The oldest and in the scientific world the most important of these associations of specialists is the Academy of Sciences, chaired by Academician Karpinsky. The Academy relied on the activities of over a thousand professors and researchers at 90 institutes. These institutions are scattered throughout the USSR, but most of them are concentrated in Leningrad, Moscow, Kiev and Kharkov. The equipment and facilities of many of these institutes are the envy of scientists in other countries. Councils, consisting of employees of these institutes, and formed an order for equipment, which was carried out by the Trade Union.

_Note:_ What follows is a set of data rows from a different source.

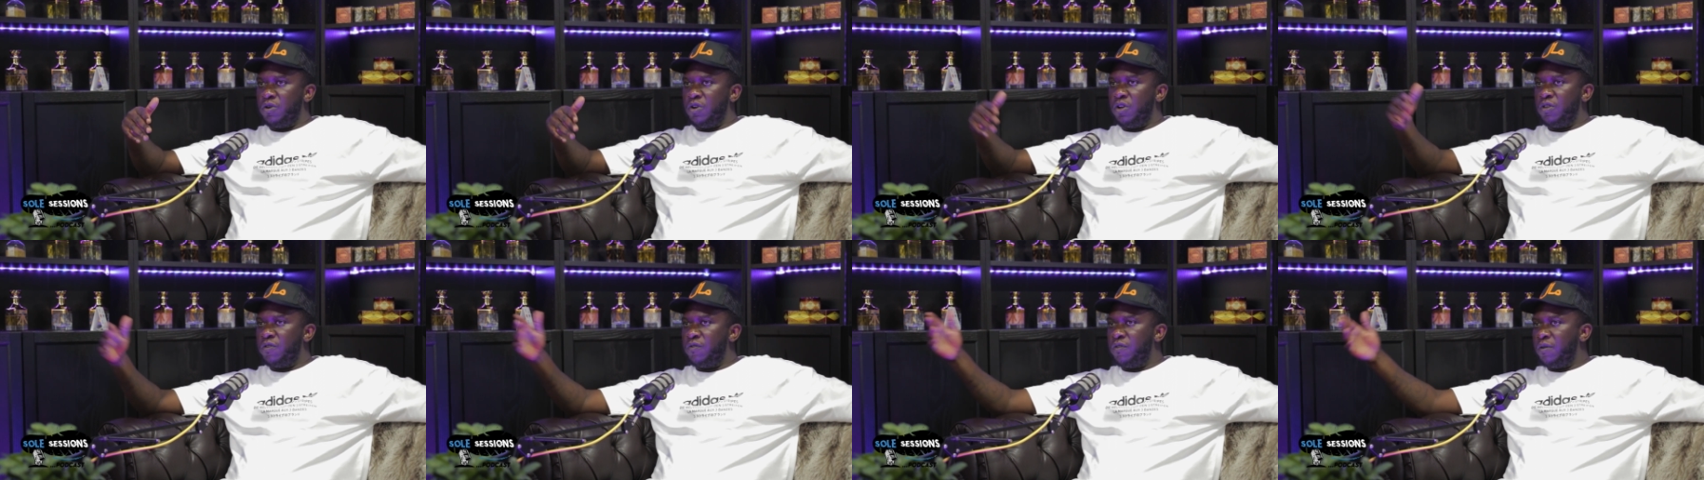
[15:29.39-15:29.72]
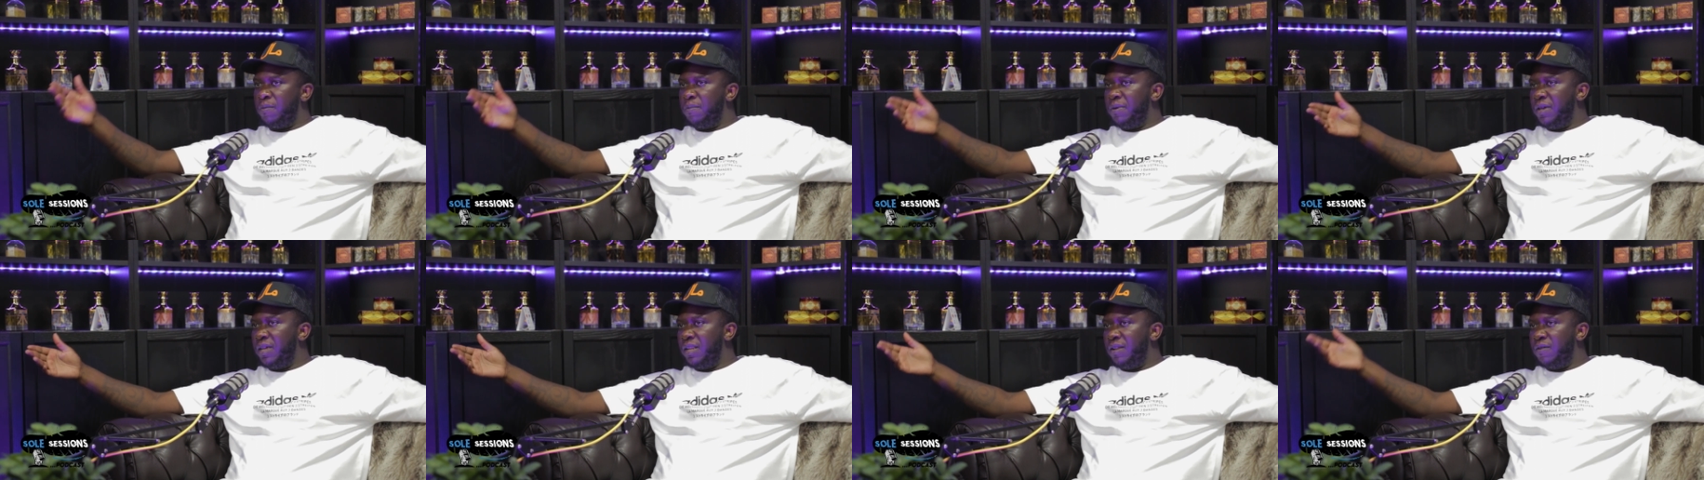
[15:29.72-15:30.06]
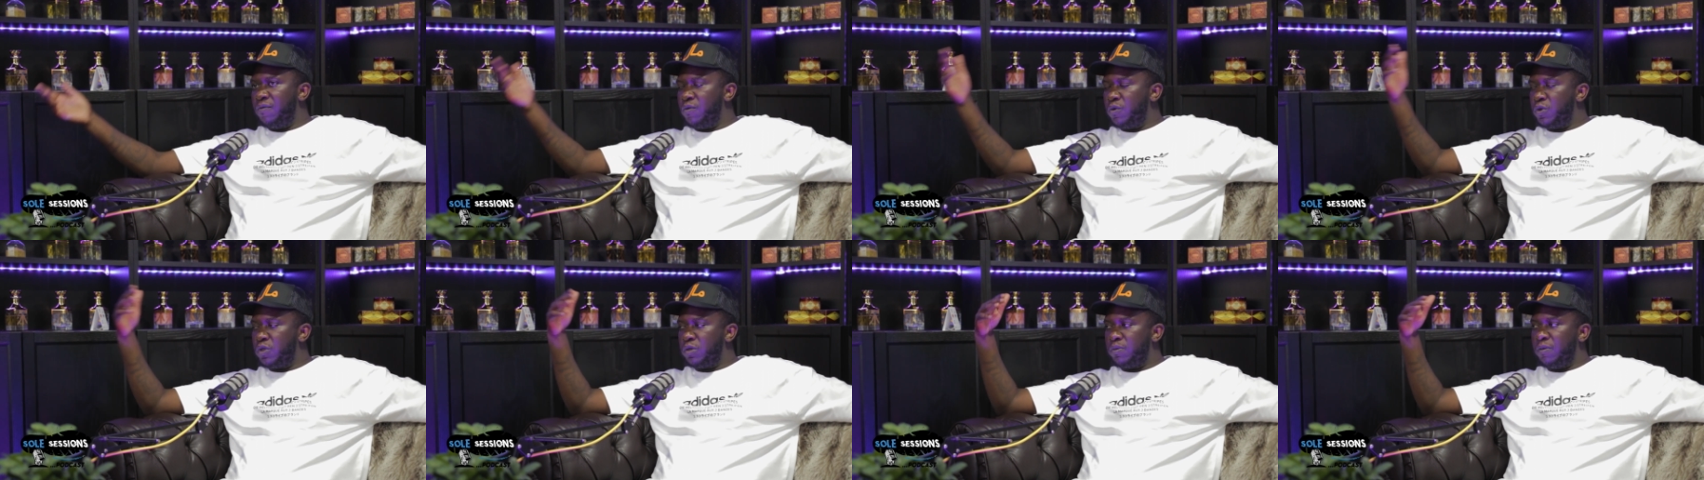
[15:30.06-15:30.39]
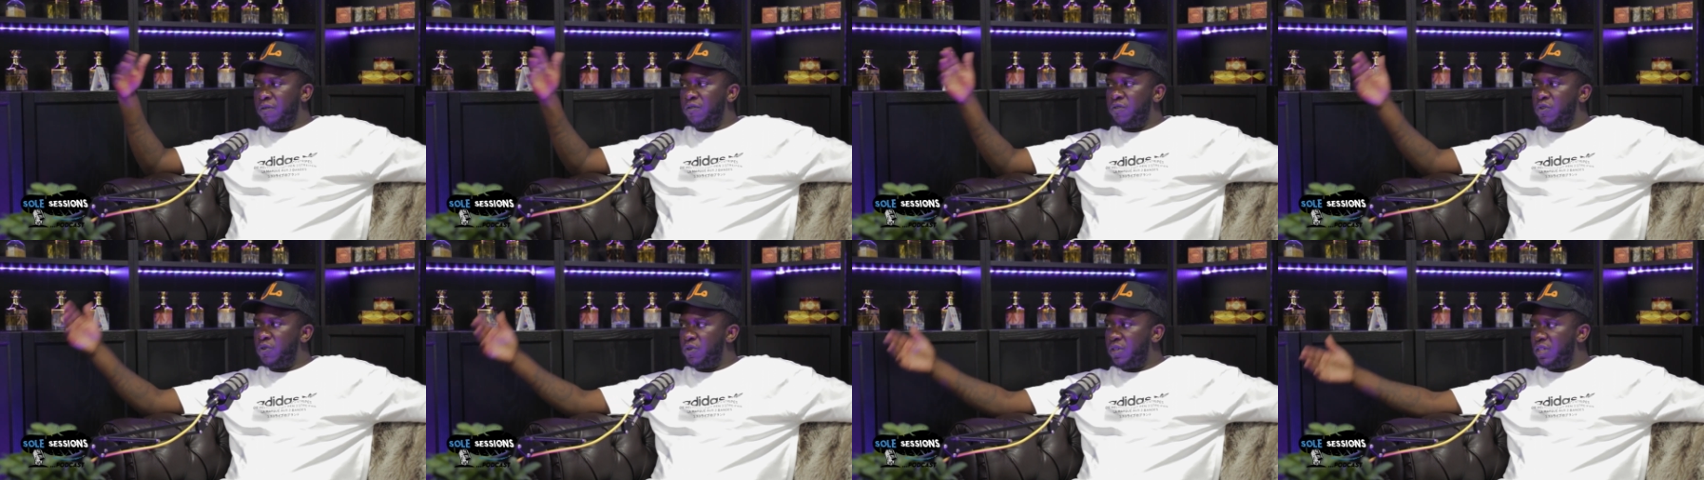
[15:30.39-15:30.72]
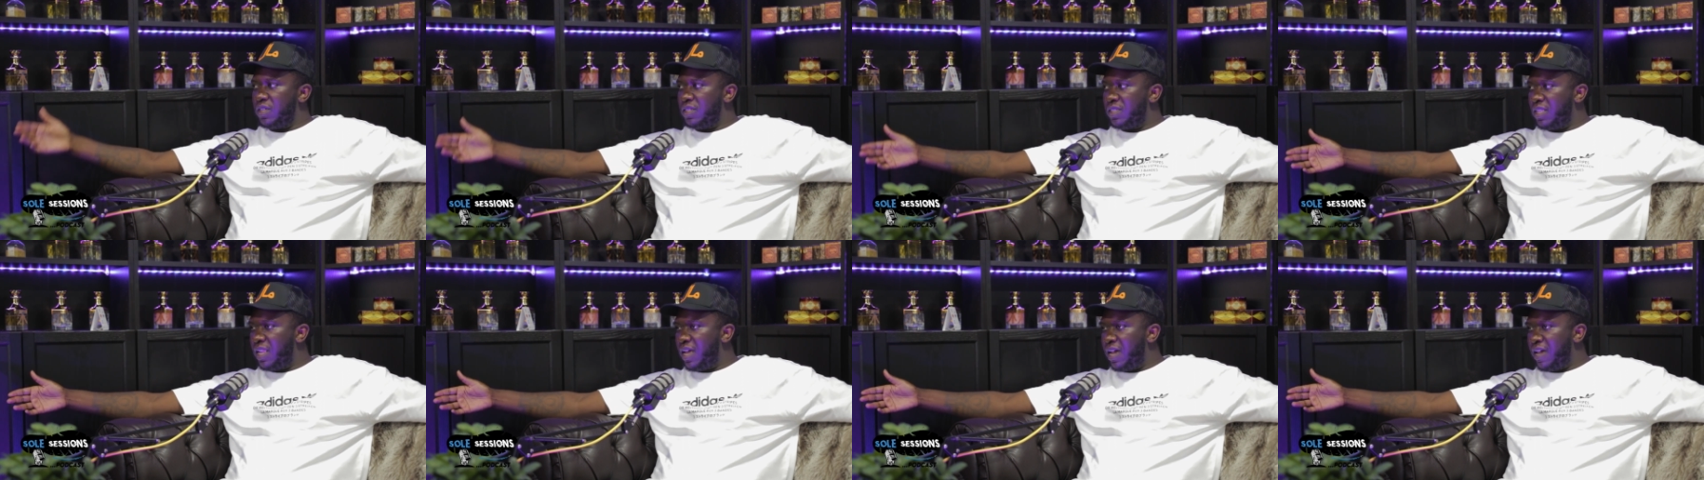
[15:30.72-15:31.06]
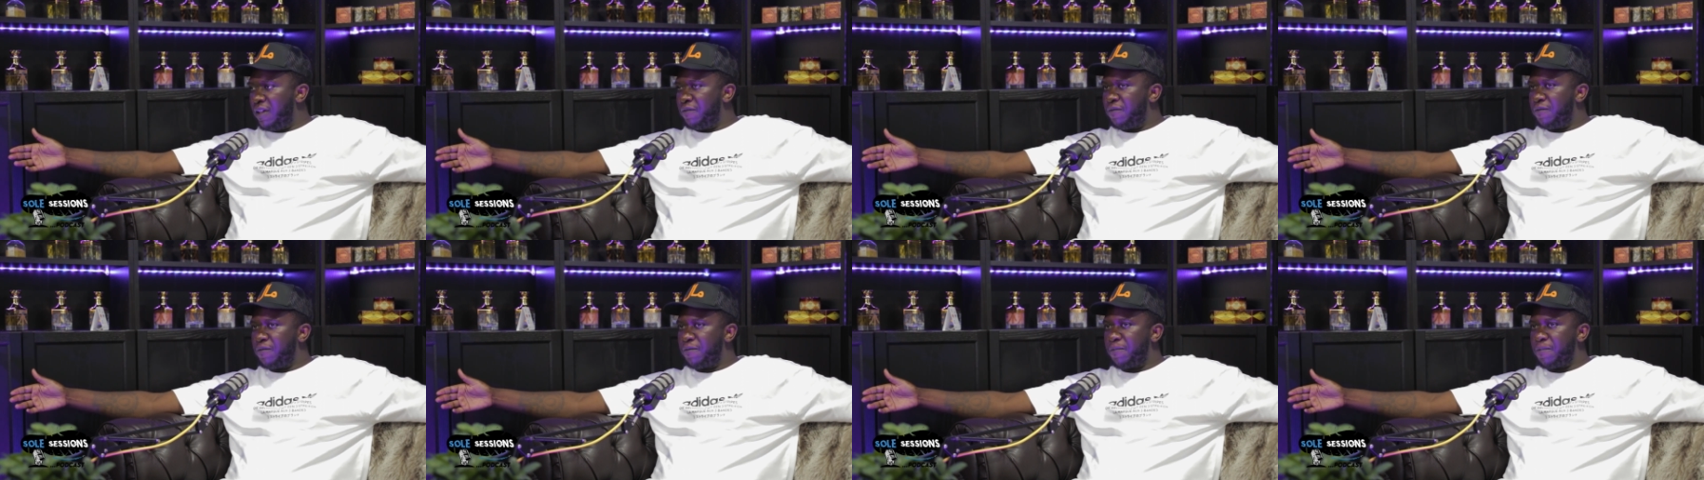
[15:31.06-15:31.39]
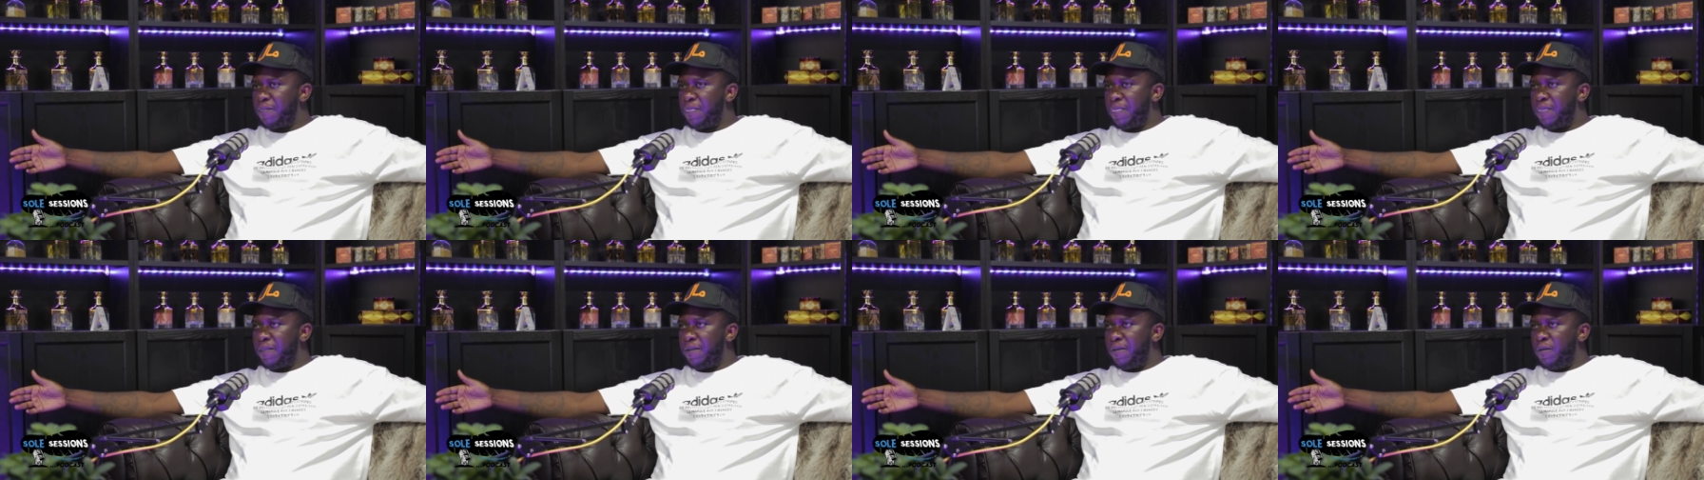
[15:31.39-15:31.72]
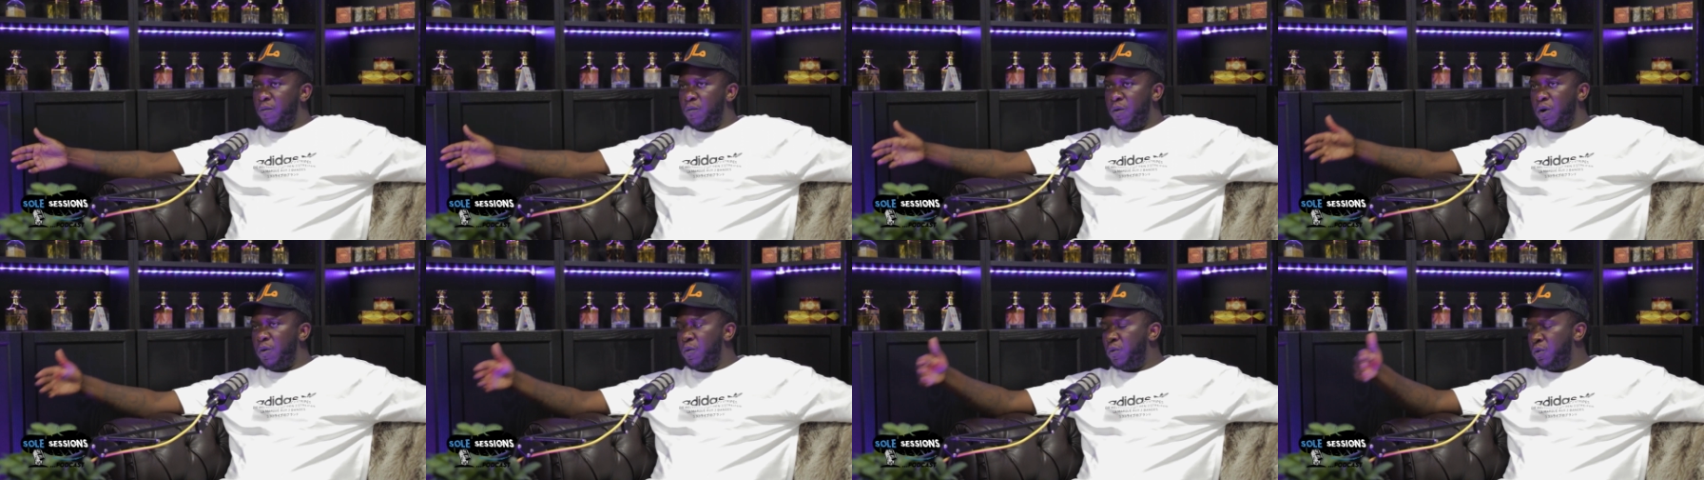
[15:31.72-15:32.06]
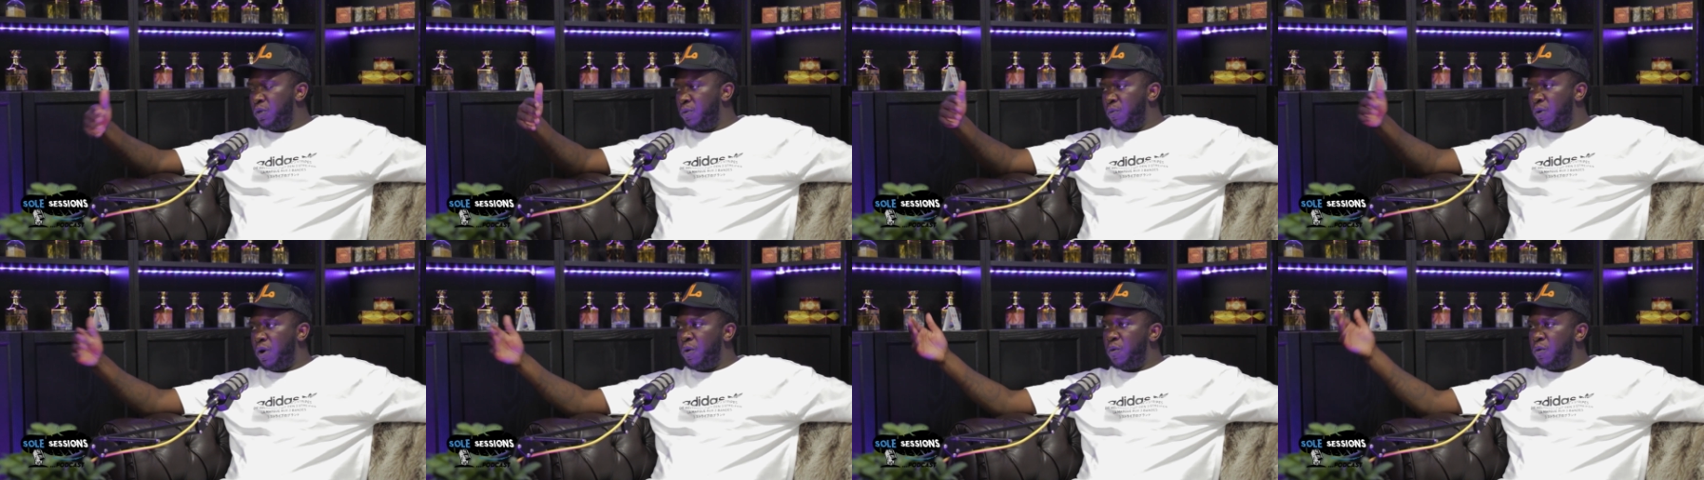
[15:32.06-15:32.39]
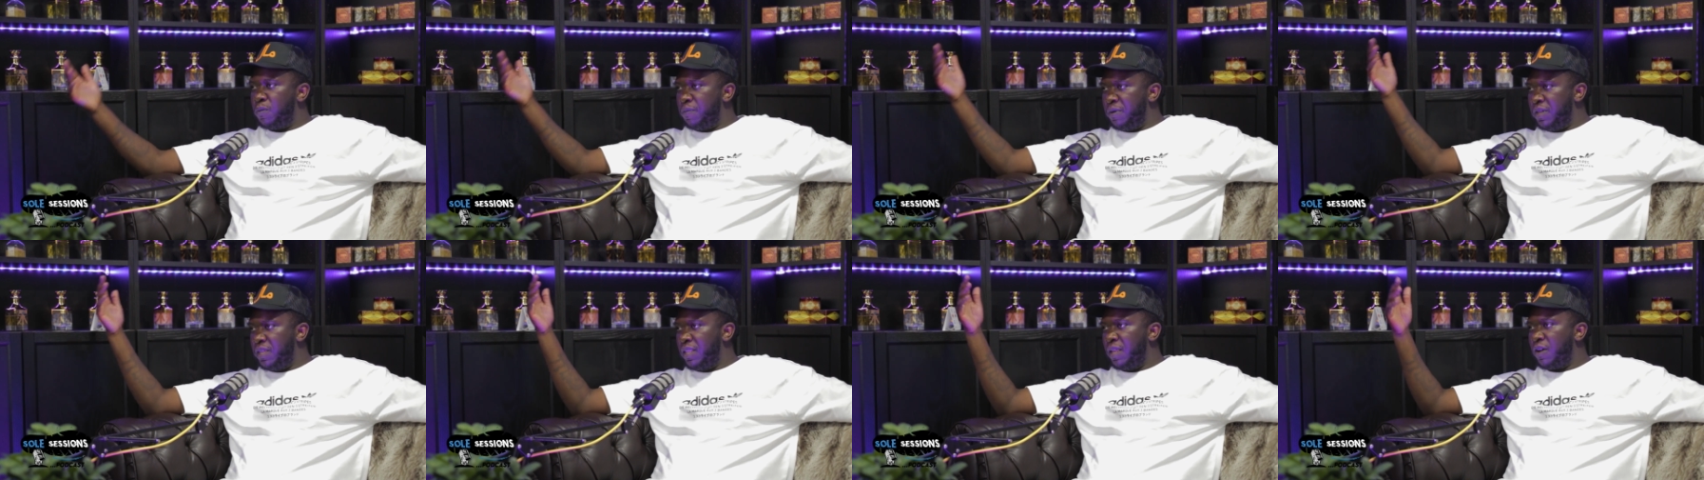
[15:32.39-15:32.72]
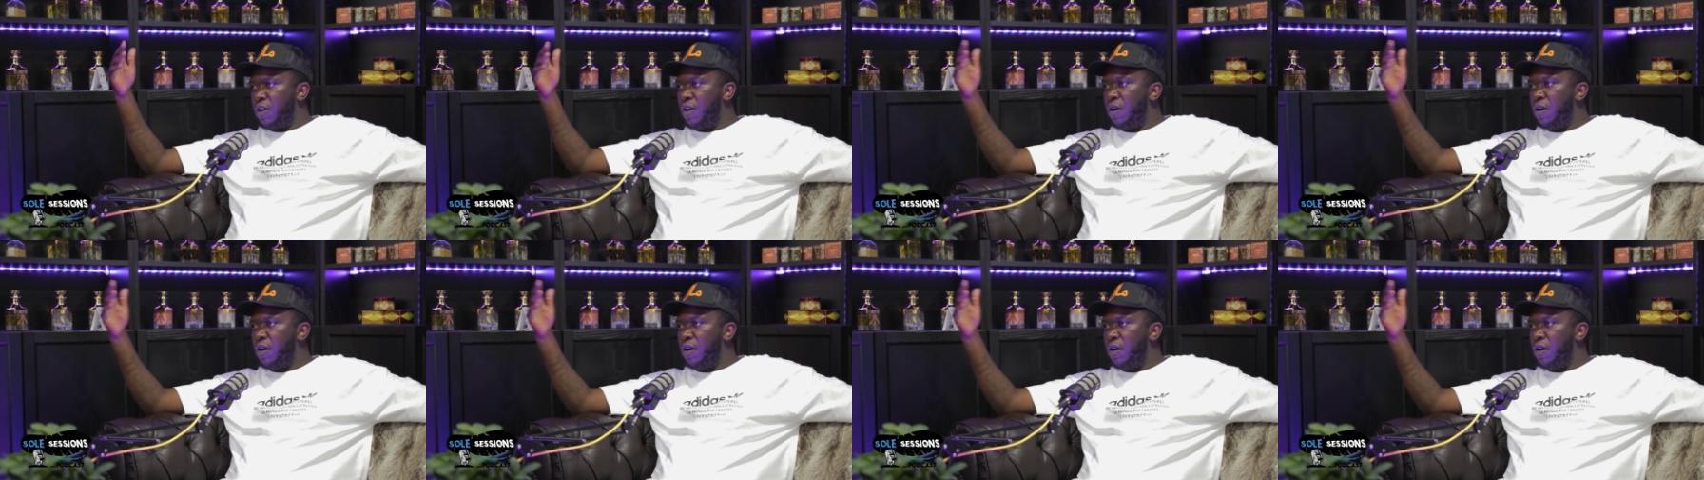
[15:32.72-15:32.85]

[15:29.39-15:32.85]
God forbid, if Will Smith took his life, what would be the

In addition to numerous scientific meetings, which read reports on each branch of science. The academy now hosts a known number of public receptions at which special "orders" are made. At the request of the USSR Pedagogical Council, scientists have developed a school desk that meets the standards of hygiene and sanitation. The angle of inclination of the table did not spoil the vision. (the older generation still studied at such desks). We corrected and approved textbooks for schools, for all programs.

Small artels, trade cooperatives and individual producers are united into regional councils, through which they can freely purchase waste, refuse and industrial residues from any state enterprise, and enterprises are invited to conclude agreements with the artels at conciliatory prices.

Artels can get the loans they need from the State Bank and sell their products where and how they want, in open markets and in their own retail stores. Except when they process raw materials obtained from state funds, the artels are no longer obliged to provide any share of their production to any state institutions, and all government departments are encouraged to place as many orders among the artels as they can.

Each artel can now seek and receive orders for its own products directly from consumer cooperative enterprises, from state and municipal institutions, from any of the state trusts, as well as from individual buyers. Prices can in each case be fixed by agreement or contract. The only transaction that is strictly prohibited is "speculation", that is, the purchase of goods for resale in order to make a profit. In other words, artels are not allowed to engage in simple trade.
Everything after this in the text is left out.